Furthermore, considerable fabrication process work and control is required in order to tailor the electrical and geometric properties of the electrodes and liquid crystal to achieve the desired density and uniformity of scattering centers. For example, in the electrode heating method, the electrode must typically have a very low resistivity per unit area in order to minimize voltage across the liquid crystal which could result in electrical breakdown. As a result, contacts or busbars with much lower resistivity per unit area than the electrodes must typically be provided. The busbars minimize the voltage drop along the length of each contact thereby resulting in a spatially uniform current flow through the electrodes. (See F. J. Kahn et al, "A Paperless Plotter Display System Using a Laser Smectic Liquid-Crystal Light Valve, " SID 87 Digest, pp. 254-257). The busbars must be patterned, thus patterning steps are required in the fabrication process. These steps can result in cosmetic defects, increase process cost and reduce yield.

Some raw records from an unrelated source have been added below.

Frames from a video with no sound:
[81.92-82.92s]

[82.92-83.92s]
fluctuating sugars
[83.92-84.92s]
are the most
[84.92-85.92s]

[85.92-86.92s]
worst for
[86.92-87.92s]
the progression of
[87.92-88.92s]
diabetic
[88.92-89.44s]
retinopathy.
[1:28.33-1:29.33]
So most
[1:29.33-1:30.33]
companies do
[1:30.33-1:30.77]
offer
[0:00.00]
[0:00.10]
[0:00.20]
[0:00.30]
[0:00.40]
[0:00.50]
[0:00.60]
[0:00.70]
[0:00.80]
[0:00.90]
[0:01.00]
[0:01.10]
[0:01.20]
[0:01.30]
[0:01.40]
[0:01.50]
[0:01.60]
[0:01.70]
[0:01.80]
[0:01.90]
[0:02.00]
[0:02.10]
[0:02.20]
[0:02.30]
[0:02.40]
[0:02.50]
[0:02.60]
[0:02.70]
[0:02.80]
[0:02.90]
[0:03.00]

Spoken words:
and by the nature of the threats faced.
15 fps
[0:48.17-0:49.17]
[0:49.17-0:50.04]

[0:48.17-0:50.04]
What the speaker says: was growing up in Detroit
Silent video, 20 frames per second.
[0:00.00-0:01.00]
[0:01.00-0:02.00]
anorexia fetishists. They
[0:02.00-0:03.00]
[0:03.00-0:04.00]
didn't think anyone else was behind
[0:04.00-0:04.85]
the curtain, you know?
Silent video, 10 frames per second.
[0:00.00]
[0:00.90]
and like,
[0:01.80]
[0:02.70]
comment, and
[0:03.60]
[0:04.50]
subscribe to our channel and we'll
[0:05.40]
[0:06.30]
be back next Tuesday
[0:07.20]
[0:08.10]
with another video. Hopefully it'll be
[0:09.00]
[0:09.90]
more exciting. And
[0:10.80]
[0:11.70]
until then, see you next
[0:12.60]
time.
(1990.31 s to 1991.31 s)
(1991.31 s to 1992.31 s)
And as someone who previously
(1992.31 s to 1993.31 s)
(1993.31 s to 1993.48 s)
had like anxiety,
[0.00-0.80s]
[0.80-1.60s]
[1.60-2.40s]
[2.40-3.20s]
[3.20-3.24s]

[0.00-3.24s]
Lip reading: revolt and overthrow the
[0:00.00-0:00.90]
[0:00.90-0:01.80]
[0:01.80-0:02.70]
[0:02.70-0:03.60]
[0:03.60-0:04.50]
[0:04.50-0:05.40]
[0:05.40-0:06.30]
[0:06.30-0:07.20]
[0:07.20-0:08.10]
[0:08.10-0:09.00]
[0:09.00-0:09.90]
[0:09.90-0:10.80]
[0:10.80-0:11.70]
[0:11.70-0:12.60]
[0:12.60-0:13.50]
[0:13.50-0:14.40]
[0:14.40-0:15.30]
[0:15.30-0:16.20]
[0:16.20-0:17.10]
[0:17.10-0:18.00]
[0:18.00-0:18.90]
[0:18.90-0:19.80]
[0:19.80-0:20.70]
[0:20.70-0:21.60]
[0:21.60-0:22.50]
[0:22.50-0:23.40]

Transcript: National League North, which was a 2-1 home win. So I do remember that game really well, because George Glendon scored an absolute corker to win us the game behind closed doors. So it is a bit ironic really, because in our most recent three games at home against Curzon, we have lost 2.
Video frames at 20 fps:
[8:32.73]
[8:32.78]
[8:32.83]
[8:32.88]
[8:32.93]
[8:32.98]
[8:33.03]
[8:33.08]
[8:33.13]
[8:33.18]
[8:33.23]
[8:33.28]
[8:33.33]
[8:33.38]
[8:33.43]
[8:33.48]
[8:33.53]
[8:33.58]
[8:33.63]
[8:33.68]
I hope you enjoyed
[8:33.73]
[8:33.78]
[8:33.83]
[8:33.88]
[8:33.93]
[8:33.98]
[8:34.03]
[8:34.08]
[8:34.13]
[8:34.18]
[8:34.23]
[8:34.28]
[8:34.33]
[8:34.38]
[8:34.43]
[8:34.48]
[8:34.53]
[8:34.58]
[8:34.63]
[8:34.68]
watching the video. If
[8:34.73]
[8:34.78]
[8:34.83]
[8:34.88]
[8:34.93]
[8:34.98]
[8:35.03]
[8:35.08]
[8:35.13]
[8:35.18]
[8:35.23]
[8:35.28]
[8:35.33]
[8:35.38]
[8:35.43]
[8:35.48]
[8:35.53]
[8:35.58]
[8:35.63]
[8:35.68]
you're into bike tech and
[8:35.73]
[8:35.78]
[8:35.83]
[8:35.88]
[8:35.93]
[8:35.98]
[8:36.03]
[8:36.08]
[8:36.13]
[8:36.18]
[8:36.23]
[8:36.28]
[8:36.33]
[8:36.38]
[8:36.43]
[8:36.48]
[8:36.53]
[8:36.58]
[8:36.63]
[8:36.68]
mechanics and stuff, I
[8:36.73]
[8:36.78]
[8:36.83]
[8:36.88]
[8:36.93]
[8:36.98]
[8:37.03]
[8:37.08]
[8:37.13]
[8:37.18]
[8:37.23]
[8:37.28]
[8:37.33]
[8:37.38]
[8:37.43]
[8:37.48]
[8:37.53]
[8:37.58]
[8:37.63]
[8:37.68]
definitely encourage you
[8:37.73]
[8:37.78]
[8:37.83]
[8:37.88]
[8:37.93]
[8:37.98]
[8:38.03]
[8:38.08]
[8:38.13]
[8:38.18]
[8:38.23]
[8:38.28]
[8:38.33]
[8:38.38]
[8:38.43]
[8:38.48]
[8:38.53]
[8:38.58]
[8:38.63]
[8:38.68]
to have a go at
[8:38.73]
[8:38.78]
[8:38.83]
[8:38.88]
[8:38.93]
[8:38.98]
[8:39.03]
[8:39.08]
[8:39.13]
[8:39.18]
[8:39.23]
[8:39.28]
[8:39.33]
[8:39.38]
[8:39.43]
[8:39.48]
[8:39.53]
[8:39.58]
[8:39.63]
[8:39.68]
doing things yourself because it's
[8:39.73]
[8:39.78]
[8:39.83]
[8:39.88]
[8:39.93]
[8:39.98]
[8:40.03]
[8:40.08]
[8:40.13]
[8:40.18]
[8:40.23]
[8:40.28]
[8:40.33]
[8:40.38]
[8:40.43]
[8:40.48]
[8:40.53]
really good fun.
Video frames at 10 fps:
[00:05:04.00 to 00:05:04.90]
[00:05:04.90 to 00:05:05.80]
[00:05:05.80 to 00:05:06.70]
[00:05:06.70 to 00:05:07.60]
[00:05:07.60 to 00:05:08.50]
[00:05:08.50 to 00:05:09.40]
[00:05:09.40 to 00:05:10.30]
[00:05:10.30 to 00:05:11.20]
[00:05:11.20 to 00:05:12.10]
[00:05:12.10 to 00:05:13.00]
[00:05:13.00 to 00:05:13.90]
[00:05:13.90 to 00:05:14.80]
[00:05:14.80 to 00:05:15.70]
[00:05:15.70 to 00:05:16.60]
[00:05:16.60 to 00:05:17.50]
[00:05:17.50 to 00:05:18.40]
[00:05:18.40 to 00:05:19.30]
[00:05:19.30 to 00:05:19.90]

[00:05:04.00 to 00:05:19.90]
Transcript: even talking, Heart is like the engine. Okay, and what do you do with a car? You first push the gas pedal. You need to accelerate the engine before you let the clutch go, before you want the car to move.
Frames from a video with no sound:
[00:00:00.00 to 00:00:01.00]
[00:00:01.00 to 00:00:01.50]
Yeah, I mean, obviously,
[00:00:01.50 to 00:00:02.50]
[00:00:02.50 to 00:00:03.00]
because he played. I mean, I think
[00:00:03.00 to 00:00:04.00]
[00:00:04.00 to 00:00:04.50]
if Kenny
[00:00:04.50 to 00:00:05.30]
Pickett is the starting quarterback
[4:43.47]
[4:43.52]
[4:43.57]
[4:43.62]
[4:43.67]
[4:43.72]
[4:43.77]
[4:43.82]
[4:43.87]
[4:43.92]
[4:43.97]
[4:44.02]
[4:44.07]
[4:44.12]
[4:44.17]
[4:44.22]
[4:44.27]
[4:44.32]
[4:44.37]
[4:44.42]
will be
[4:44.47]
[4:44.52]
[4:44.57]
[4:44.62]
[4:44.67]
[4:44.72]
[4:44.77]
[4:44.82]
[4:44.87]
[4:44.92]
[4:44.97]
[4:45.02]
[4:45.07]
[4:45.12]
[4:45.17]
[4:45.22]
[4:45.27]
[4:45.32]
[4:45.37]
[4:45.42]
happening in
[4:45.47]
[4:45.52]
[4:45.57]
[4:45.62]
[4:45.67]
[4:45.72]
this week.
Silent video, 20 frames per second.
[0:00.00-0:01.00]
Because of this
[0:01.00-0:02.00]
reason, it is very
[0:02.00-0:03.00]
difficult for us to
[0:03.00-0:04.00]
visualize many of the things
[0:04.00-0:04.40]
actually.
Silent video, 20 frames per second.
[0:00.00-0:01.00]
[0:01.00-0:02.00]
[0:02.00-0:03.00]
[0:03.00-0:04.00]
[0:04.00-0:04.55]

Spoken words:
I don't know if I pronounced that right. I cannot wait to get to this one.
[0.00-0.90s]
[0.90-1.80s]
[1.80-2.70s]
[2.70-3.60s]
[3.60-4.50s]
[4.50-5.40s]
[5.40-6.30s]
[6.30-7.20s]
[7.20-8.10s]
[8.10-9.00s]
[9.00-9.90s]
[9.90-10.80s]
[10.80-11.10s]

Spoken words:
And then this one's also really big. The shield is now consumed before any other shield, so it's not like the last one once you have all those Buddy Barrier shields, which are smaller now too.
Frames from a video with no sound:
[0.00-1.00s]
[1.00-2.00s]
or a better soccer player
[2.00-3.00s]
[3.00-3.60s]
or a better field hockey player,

In the current-turbulence method, the liquid crystal typically must have conducting additives or dopants in it, in order to allow enough current flow to create the scattering center inducing turbulence. But the passage of current through the liquid crystal typically results in electrochemical processes which cause the devices to fail. Thus other dopants, such as redox dopants, must be added to the liquid crystal to counteract these electrochemical processes and extend lifetime. Finally processes need be developed to distribute these dopants uniformly through the liquid crystal cell and special low resistance contacts or busbars must be provided (requiring expensive and yield reducing patterning steps in the fabrication process). Thus, implementing either of these prior art methods results in considerable additional expense in fabrication of the liquid crystal cells.